Josephus' Papyrus






Document Duplication


Assimilation into the enemy



Collected by

Warehouse 4







Date of Collection




Josephus lived in first century Jerusalem, then located in Roman Judaea, as a scholar and historian. His family was directly related to the Hasmonean dynasty (of the Maccabees fame) and Josephus tried his hand at negotiating with the Roman Empire for more liberties. When Josephus returned home, he found himself in the midst of an outright war between Roman and Jewish forces. He led resistance campaigns until commander Vespasian cornered his forces into a cave near the town Yodfat. Rather then surrender, they drew lots by a pattern of three to decide who would commit suicide; Josephus found himself alive and surrendered as a prisoner.

It was during this confinement he experienced an epiphany and claimed the religious prophecies that began the conflict foretold that Vespasian would become the next Emperor. When his prediction became true, Vespasian regarded Josephus as a prophet and kept him as a translator until granting his freedom. Josephus meanwhile engrained himself into Roman society, becoming a citizen, and even adopting the Emperor’s family name of Flavius. He served as an advisor and confidant to Vespasian’s son Titus at the Siege of Jerusalem, where the city and holy temple where razed to the ground.
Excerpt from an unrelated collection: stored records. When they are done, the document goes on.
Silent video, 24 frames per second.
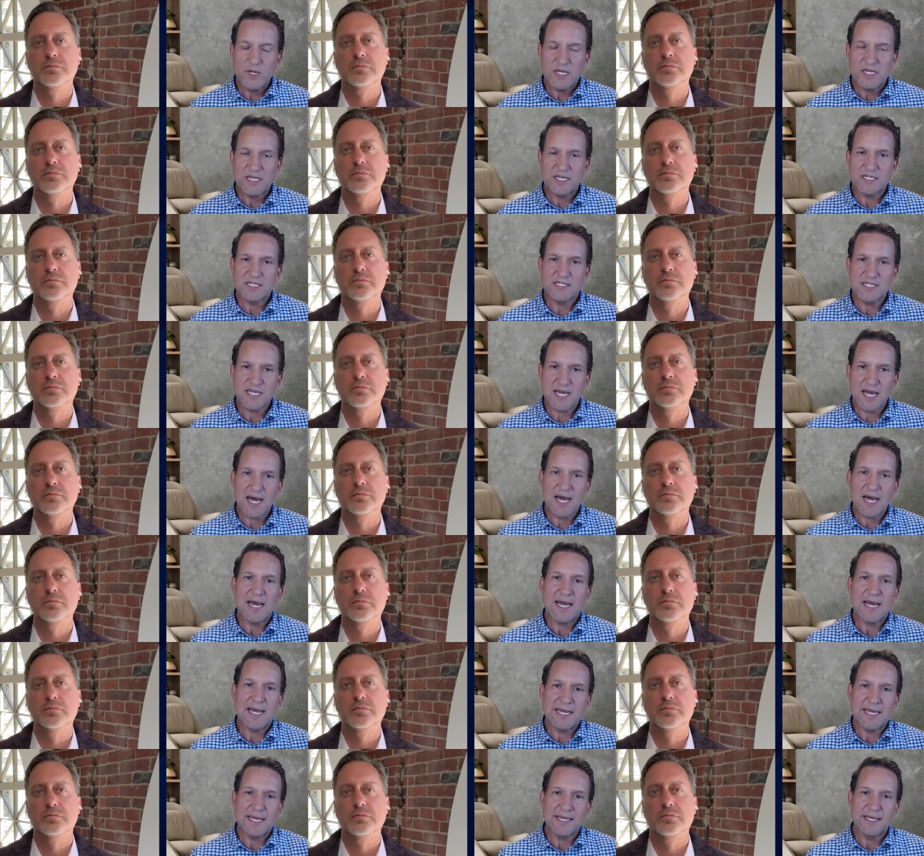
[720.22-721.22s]
Speaker 1: we can
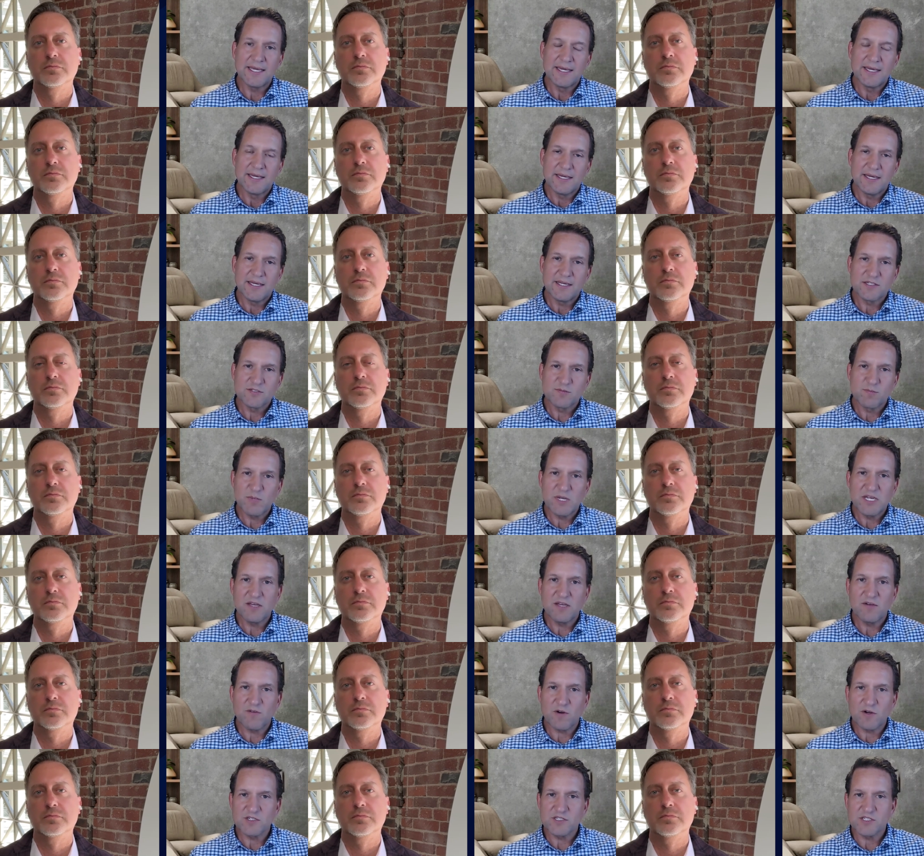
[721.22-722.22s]
tie as
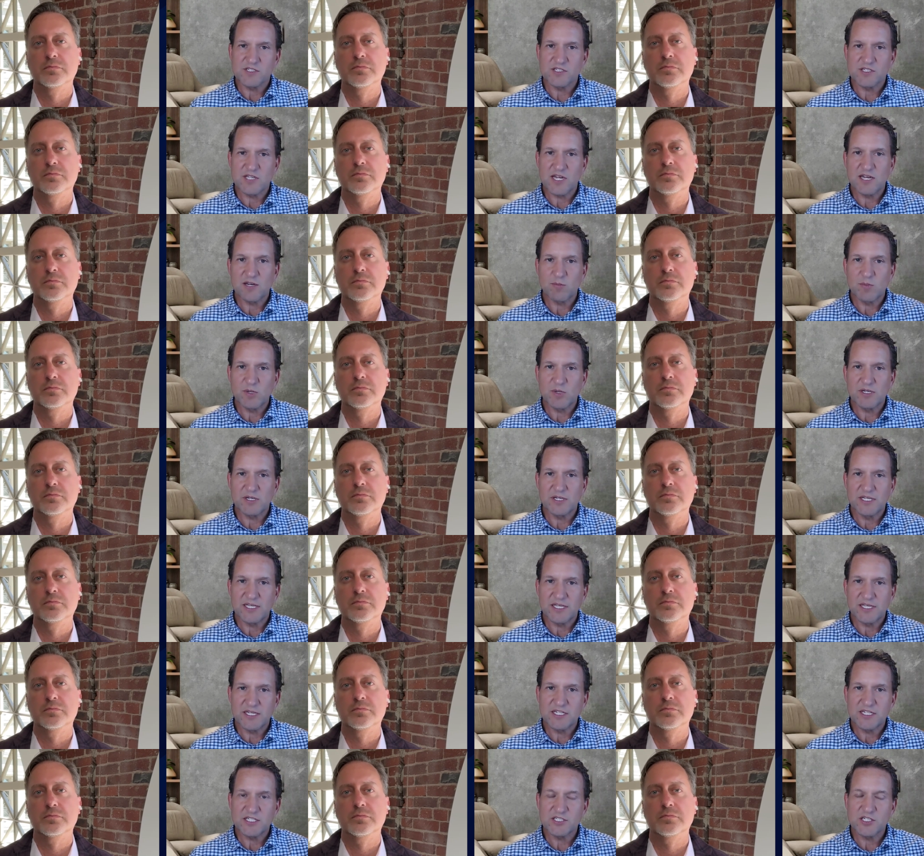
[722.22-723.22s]
many of our
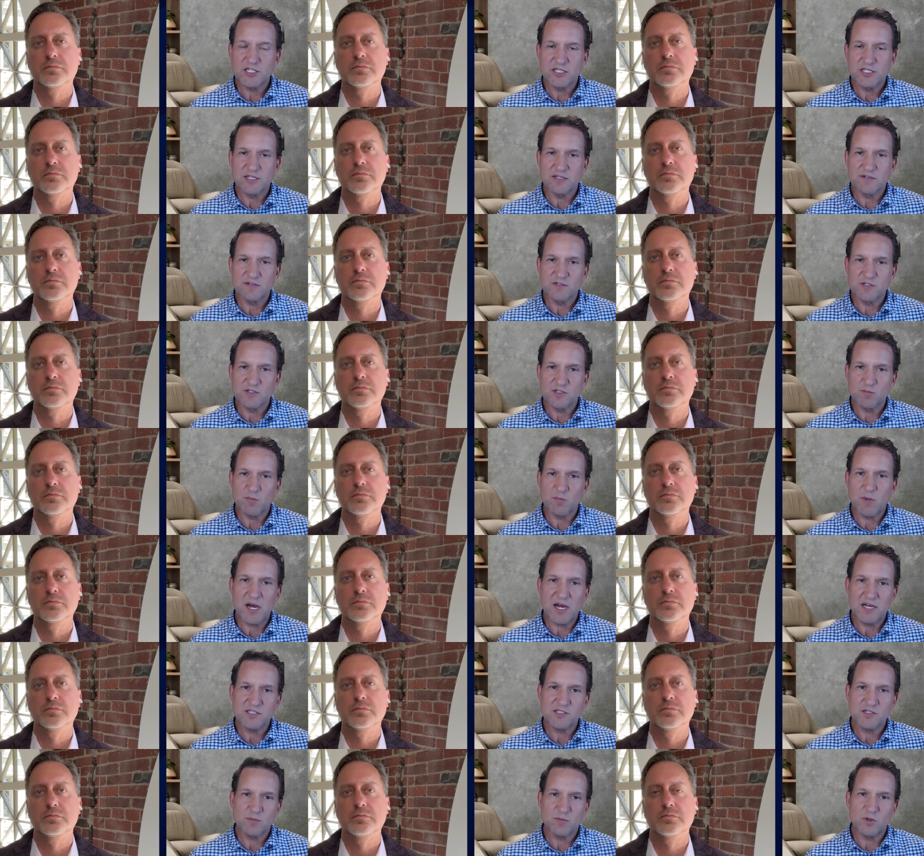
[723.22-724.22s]
sustainability initiatives as
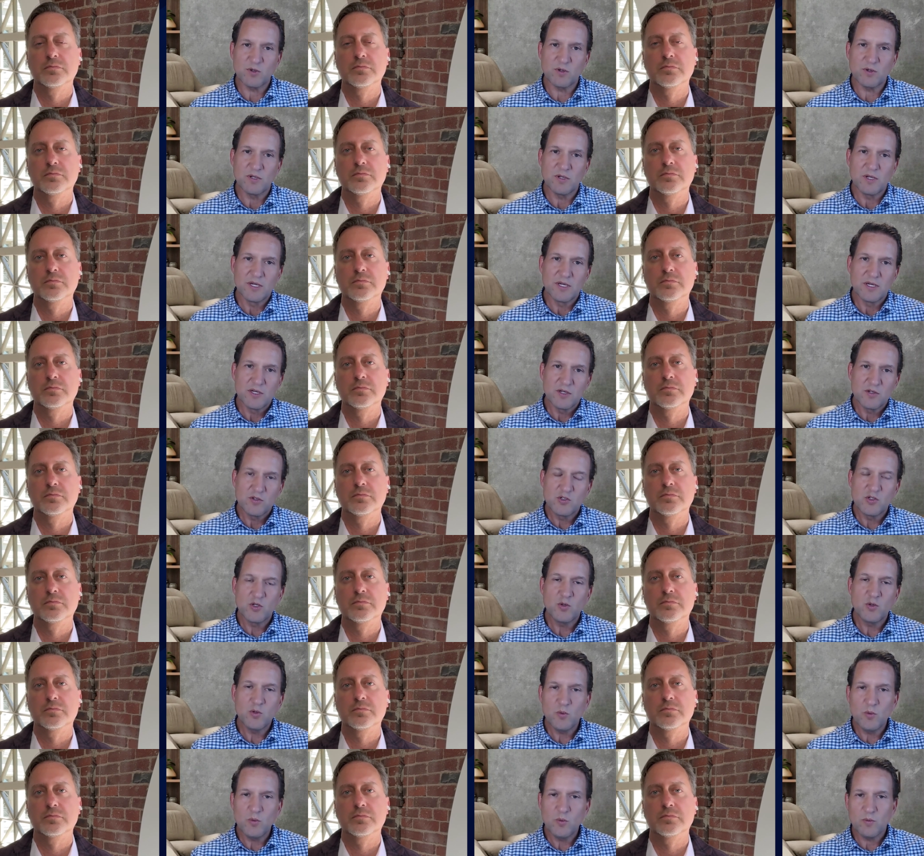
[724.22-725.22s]
possible
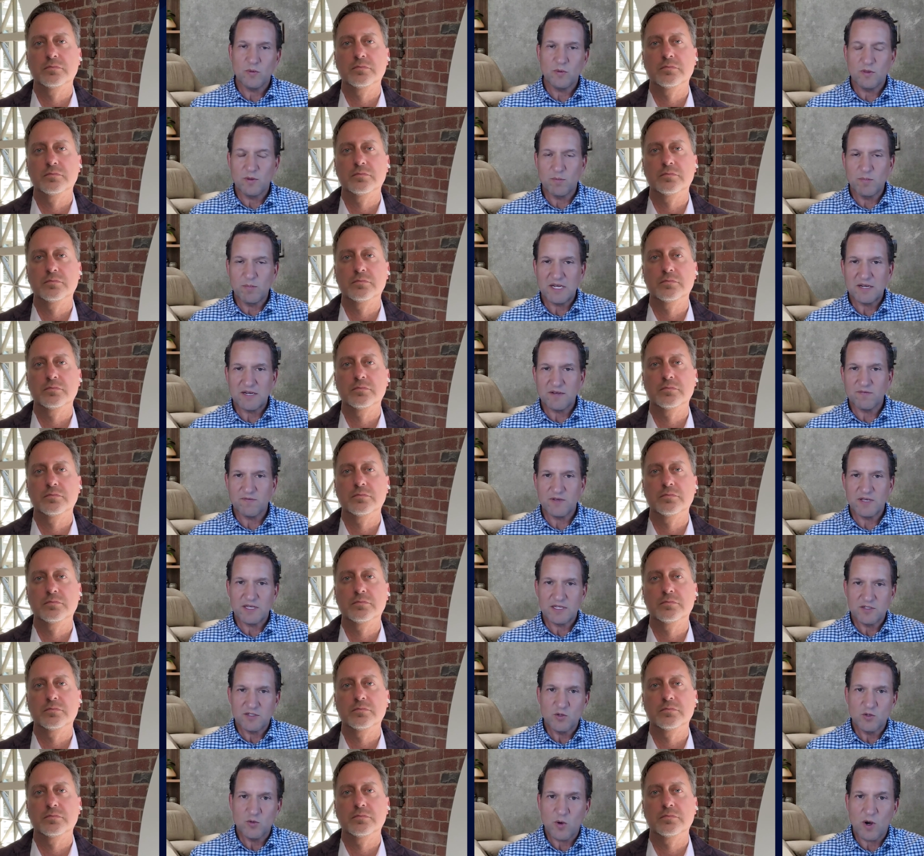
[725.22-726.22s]
to the
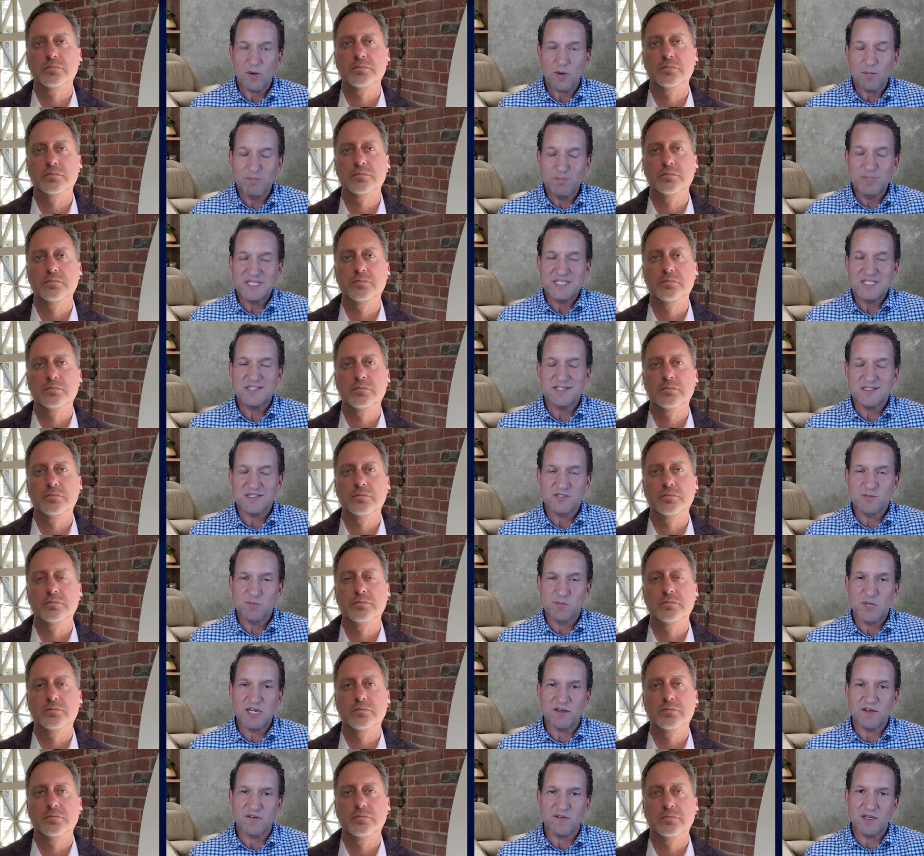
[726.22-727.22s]
benefit, to our
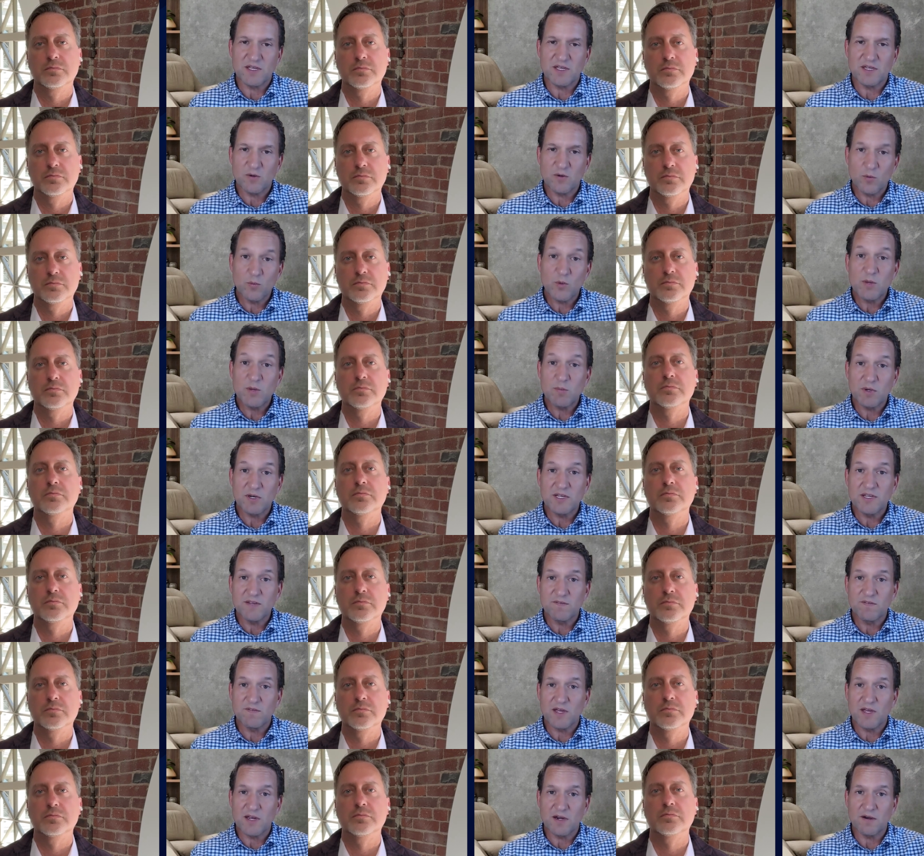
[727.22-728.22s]
business benefit, and we
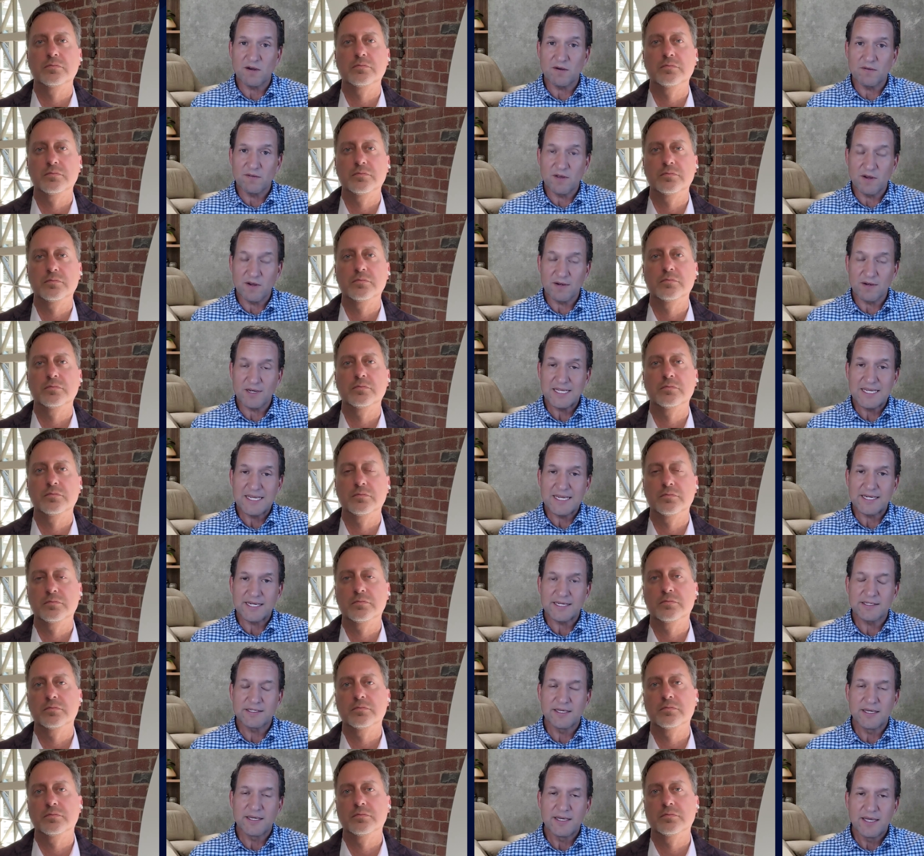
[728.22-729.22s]
believe they're, they're
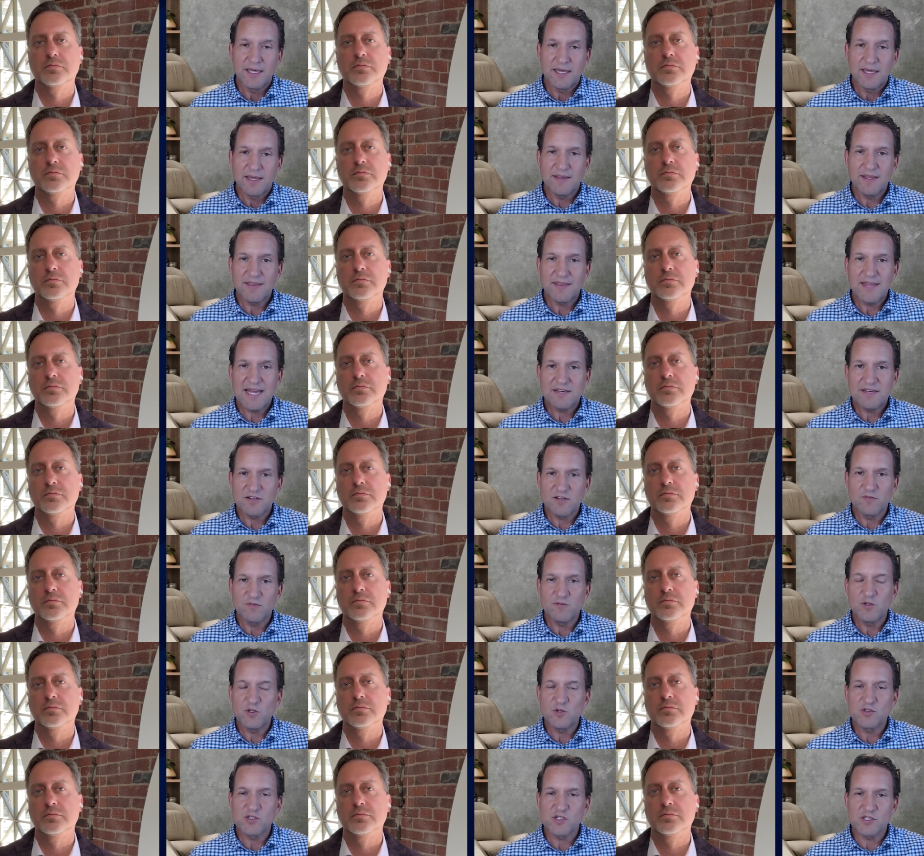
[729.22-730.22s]
linked, then that
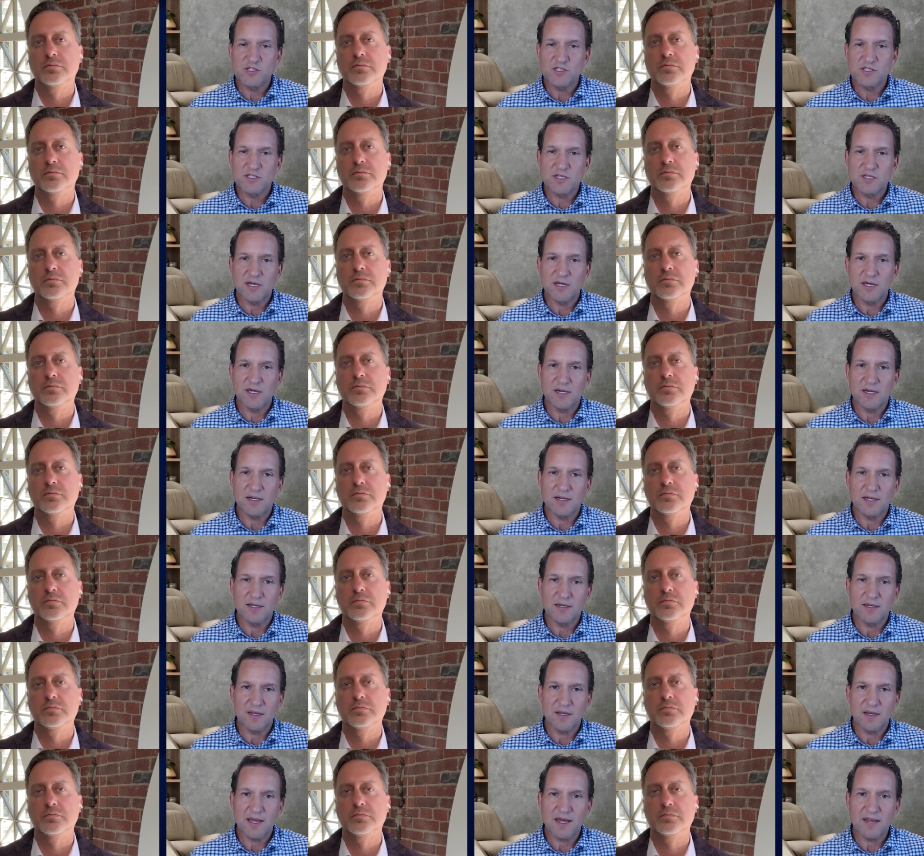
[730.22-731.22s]
diffuses uh,
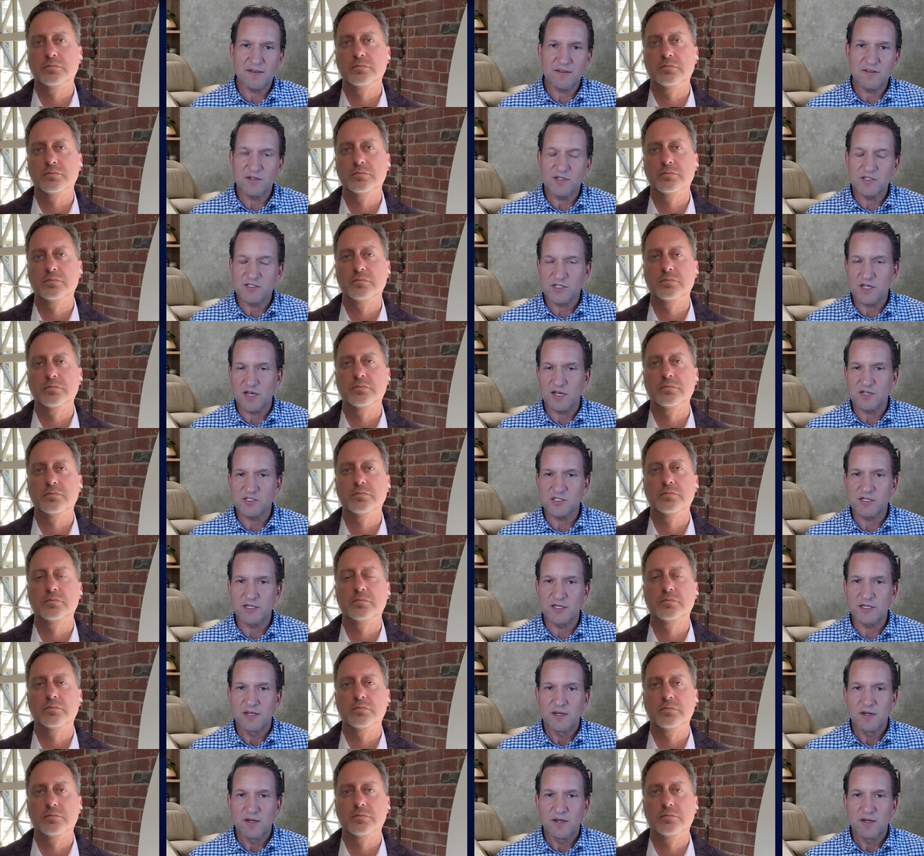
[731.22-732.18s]
a lot of the discussion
As firstly an academic, Josephus wrote large amounts of manuscripts on the Jewish people and their history. He recorded the lives of revered saints and kings outside of their Biblical narratives and provided context for the later discovered Dead Sea Scrolls.

Of particular interest to him was the depiction of the early centuries of Judaism leading up to the First Jewish-Roman War. Written while he was a captive seeing all the holy treasures spirited away under a Roman banner, The Jewish War concludes that the Jews followed a defeated God and radical aristocrats, which required the Romans to resolve. His next work, Jewish Antiquities, followed the customs, history and ceremonies important to the Jewish culture in deep explanation. It remains unclear whether they were intended for a Jewish or Roman audience to read, given its over explanative wording.


Placing next to a document will create exact copies from the papyrus, right down to the aging and damage. It can also reconstitute entire texts from shreds and even generate multiple versions if the document has gone through significant rewrites.

After repetitive usage, the activator will feel the gnawing urge to convert to the teachings of the person they normally consider their rival, enemy, even oppressor. They will succeed at convincing others to accept them as a member, no matter the trials they will have to endure or friends they will have to betray.